This year to date, the team have managed to sow 180 acres of Spring Barley and Oats which will be combined in August/September to feed to the animals on the estate. The estate converted to organic 22 years ago, they do not use any artificial nitrogen fertiliser and it is incredibly important for Lord Newborough to keep the estate as self-sufficient as possible, especially as the cost of feed and fertiliser has increased significantly this year.
Organic farming has many more challenges and rewards than conventional farming, there are no quick fixes – everything is done in a natural way, working together with the environment, sometimes planning years ahead and farming using modern ways but being traditional in your thinking.
Lambing has been in full swing in recent weeks, Gareth says “The weather has been very kind to us, thus far. The newly born lambs are turned out on fresh spring grass within twelve hours of birth and we also have two flocks lambing outside. The cattle are finishing well out of sheds and we have turned out over 100 head of cattle onto pasture.”

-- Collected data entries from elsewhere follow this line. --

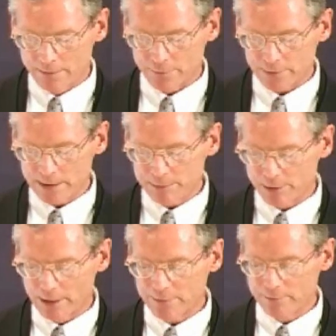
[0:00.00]
The state
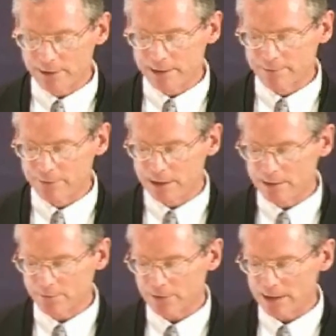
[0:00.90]
progressively
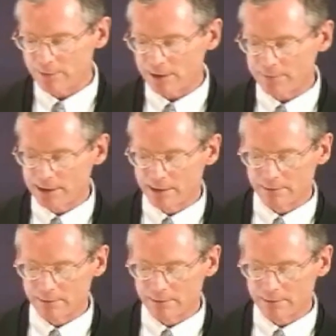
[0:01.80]
intervened to stave off theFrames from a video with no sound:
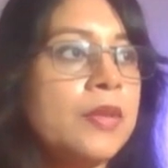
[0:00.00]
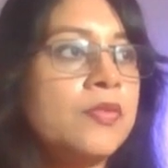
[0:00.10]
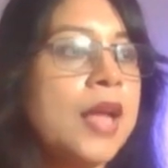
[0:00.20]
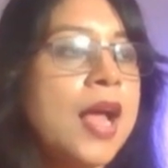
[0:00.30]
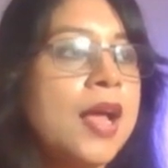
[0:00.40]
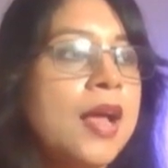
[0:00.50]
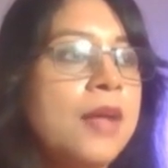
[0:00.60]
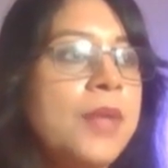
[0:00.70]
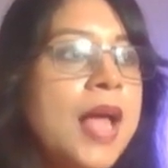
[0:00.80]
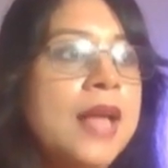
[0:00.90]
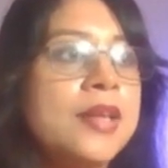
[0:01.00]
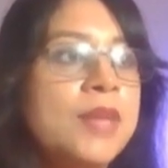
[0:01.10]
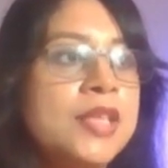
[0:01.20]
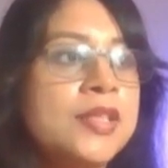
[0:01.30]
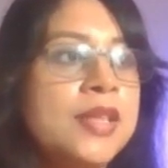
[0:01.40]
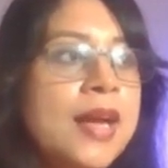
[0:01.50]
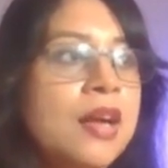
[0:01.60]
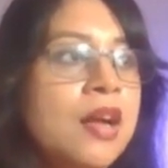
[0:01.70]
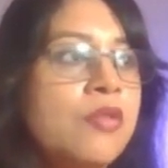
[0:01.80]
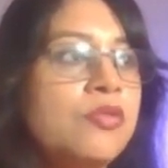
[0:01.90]
I have added my Slack
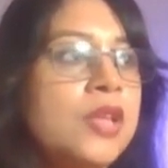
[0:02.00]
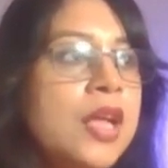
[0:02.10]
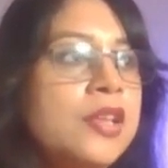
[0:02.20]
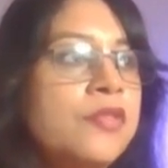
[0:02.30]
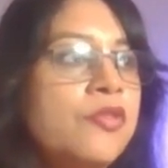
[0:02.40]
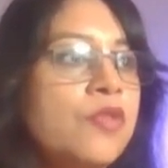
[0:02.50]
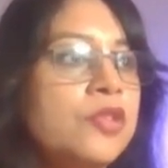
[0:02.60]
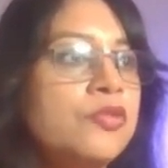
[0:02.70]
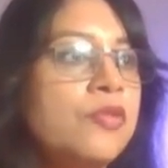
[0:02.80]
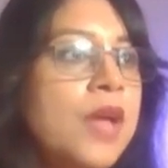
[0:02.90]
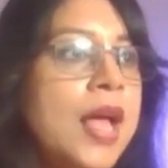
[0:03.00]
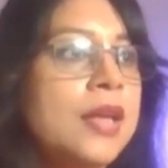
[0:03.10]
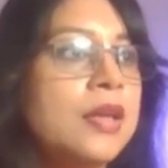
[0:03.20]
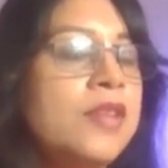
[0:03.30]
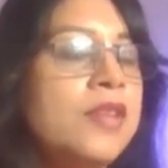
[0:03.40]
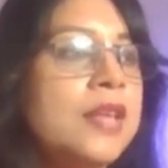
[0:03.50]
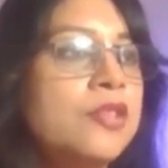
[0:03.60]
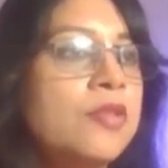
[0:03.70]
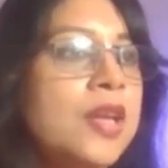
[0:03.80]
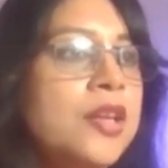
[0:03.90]
account, and if you want to create new
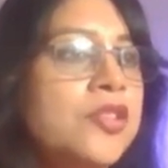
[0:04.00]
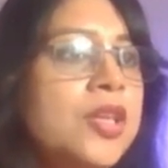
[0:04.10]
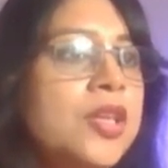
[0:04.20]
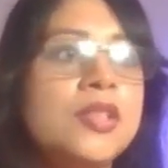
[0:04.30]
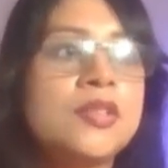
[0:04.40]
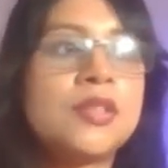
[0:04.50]
credential, justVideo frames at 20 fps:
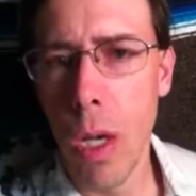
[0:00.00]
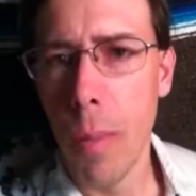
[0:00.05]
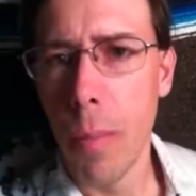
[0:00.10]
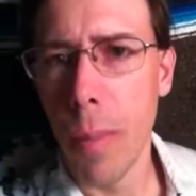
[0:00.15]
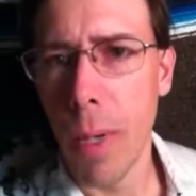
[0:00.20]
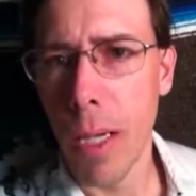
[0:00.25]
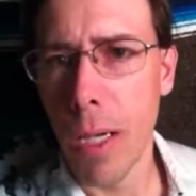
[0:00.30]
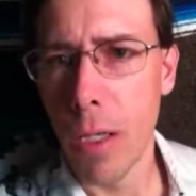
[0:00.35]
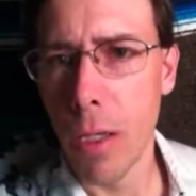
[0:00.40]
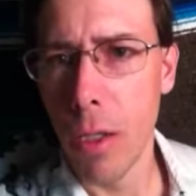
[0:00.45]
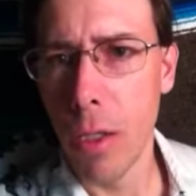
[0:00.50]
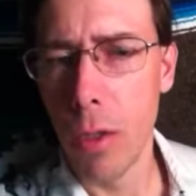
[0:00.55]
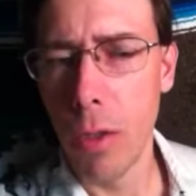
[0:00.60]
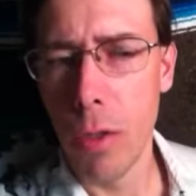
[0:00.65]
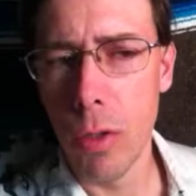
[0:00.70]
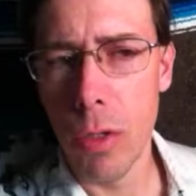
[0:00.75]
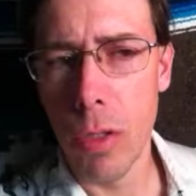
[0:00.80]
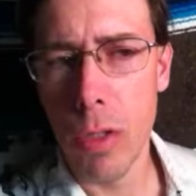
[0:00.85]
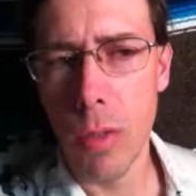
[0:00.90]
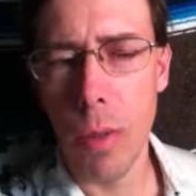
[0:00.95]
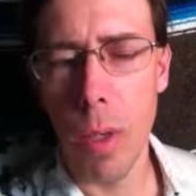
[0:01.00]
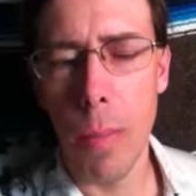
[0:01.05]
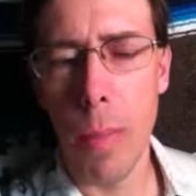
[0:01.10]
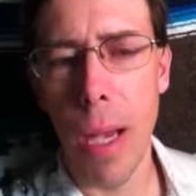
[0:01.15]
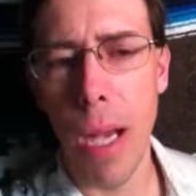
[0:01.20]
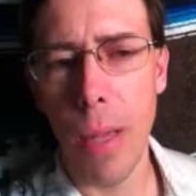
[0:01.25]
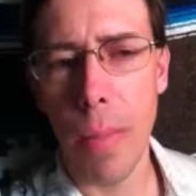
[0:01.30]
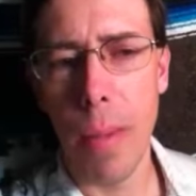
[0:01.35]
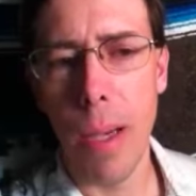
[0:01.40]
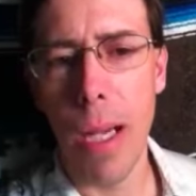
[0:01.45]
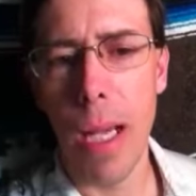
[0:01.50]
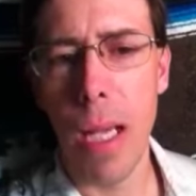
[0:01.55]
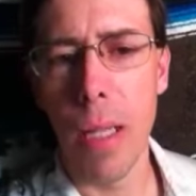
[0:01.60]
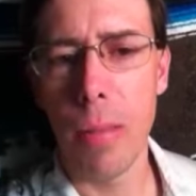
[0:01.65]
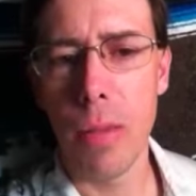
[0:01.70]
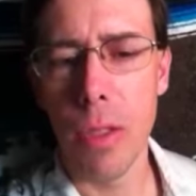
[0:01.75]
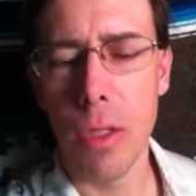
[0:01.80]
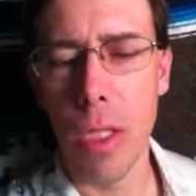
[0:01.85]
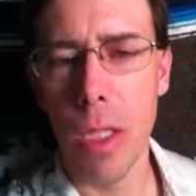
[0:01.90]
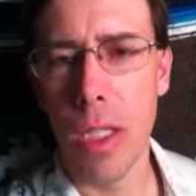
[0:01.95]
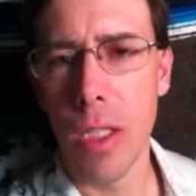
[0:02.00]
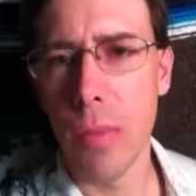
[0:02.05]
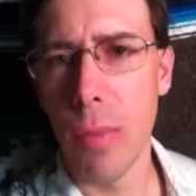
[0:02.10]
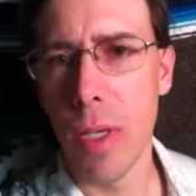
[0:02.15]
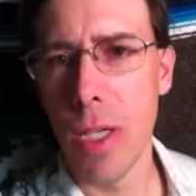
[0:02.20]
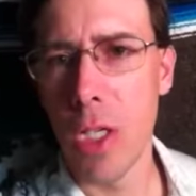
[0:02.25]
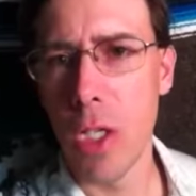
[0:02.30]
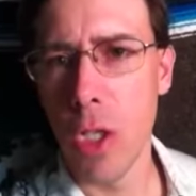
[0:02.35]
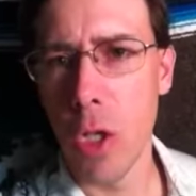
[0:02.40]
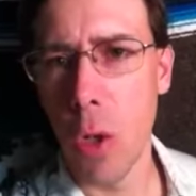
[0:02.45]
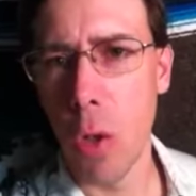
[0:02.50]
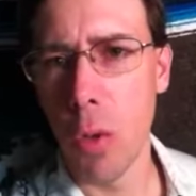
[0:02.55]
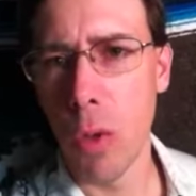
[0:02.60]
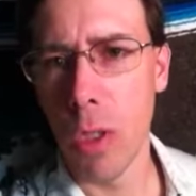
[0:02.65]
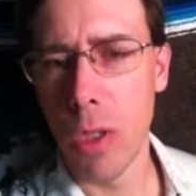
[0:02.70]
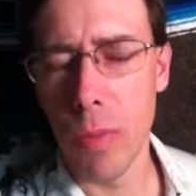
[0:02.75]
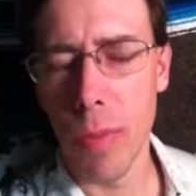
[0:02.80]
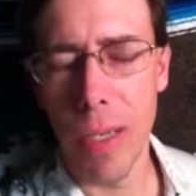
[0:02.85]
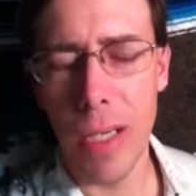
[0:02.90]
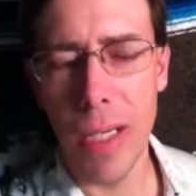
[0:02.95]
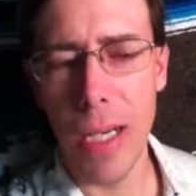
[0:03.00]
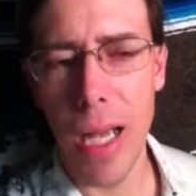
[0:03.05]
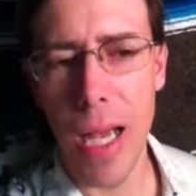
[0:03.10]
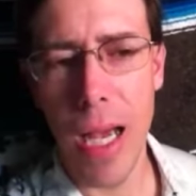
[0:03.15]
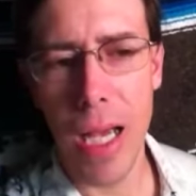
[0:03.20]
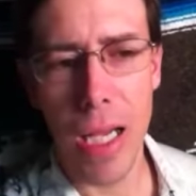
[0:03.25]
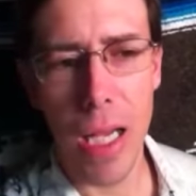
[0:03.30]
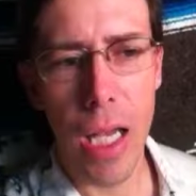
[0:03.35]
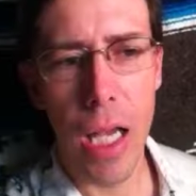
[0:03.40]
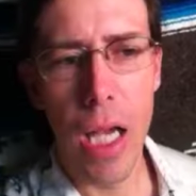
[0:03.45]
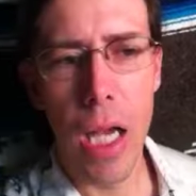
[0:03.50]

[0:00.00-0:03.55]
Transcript: My glutes, my back, my hamstrings, my shoulders, my neck.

Richard Prideaux is the Estate Forager, he collects the wild forage which is at the heart of the Wild Beauty skincare collection, from around the estate with his team.
He says : “Spring always feels like the start of The Big Show here at Rhug. We have weathered the storms of winter and the long dark nights, and now we have passed the Spring equinox we have more daylight to make use of – and so have the animals. We’re ready to jump into action, and there is plenty to be done. The hedgerows are alive with birds busy making their summer nests, darting in and out amongst the young hawthorn leaves and blackthorn flowers. At the base of those hedgerows, we are starting to see the first spring flowers of the year – primrose, dog violet and the golden shimmer of lesser celandine.”
It is the act of searching for and gathering wild food in either urban or rural environments, such as mushrooms, wild edible plants, berries and seeds. It has become much for popular in recent times due to the increased health benefits or being outdoors and being active.
Richard Prideaux, the Rhug Estate forager says “It’s one of the few things we literally evolved to do. When you look at the timeline of our species most of it is made up of hunter/gatherers – the farming bit only comes in relatively recently. Of all the outdoor skills I cover in my courses, I think foraging is probably the easiest to teach. I think it’s a fundamental human skill, like communication or decision-making”.
Currently Richard and his team can be found up on the hillsides harvesting the gorse flowers from the huge, dense patches that are found above the valleys on the estate. “The hard work and scratches from the thorns are worth it for the scent of vanilla and coconut that surround us, and we often hear a pair of red kites wheeling above us, riding the breeze and scanning the landscape below, I always say I have the best office in the world”
Soon the bright, sharp spring days will make way for the warmer summer months. Everything will become busier as the estate moves into its most productive months. But for now, wherever you are, enjoy the season, sit outside, listen to the birds, and watch nature do what she does best.